We're looking for a senior Data Scientist to join our customer-facing consulting team. This is a hands-on technical role where you'll lead end-to-end ML implementations for clients — from architecture through production deployment — with a strong emphasis on GenAI, NLP, and MLOps.
What You'll Do
- Lead client engagements — serve as the primary technical consultant, translating complex business problems into production-grade ML solutions and communicating clearly with both technical and non-technical stakeholders.
- Build and maintain ML pipelines — design robust CI/CD-enabled pipelines with best-in-class MLOps practices: model versioning, testing, monitoring, and automated deployment.
- Deploy GenAI and NLP applications — implement and optimize LLM-based solutions, including RAG architectures, in live client environments.
- Manage solution infrastructure — work with Docker, pipeline orchestrators, and database systems to support scalable ML deployments.
- Leverage distributed computing — apply frameworks like Apache Spark for high-performance, large-scale data processing.
- Support practice growth — contribute to knowledge sharing, internal technical initiatives, and documentation via partner platforms.
Required Qualifications
- 4+ years of hands-on experience developing, deploying, and maintaining ML models in production environments (productionization experience is a must)

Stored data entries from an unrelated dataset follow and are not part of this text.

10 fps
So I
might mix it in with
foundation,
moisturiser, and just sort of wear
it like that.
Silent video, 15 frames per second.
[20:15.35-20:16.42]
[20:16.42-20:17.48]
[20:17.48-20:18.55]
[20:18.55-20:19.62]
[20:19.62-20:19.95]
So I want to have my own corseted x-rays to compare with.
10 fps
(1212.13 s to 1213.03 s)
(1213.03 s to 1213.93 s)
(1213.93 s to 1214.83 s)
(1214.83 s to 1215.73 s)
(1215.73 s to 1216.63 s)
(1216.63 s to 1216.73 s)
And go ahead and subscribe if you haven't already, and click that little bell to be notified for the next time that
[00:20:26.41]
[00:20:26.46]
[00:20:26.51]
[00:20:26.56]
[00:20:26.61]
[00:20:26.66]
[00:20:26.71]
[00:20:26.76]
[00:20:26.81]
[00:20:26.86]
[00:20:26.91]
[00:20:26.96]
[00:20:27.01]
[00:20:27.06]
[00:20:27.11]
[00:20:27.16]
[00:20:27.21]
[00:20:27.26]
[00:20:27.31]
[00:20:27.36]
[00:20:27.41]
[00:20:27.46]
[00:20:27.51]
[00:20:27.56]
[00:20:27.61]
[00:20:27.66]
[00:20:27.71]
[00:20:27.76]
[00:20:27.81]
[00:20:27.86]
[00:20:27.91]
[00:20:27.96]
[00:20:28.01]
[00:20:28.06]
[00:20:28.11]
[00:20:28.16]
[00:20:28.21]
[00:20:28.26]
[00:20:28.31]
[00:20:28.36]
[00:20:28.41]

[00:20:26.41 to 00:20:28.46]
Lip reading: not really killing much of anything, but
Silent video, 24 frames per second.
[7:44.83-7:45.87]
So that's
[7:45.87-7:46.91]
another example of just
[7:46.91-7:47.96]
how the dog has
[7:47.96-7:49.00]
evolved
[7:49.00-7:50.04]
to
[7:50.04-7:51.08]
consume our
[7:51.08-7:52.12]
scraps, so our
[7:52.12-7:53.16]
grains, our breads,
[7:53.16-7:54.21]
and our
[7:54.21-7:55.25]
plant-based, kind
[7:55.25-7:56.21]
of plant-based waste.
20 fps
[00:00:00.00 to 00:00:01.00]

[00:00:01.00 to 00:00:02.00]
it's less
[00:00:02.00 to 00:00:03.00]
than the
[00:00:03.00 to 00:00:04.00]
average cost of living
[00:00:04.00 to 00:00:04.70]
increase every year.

- 3+ years in a customer-facing consulting or solutions architect role with a focus on technical delivery
- Strong MLOps experience: model lifecycle management, versioning, monitoring, and automated deployment
- Proficiency with containerization (Docker) and data pipeline orchestration
- Proven experience deploying Generative AI and NLP solutions for client applications
- Excellent written and verbal communication skills
Preferred Qualifications
- Hands-on experience with Databricks MLOps Stacks or similar modern ML platform stacks
- Familiarity with scalable ML tooling and large-scale data processing frameworks
- Active engagement with emerging ML fields — LLMs, GenAI application architectures, etc.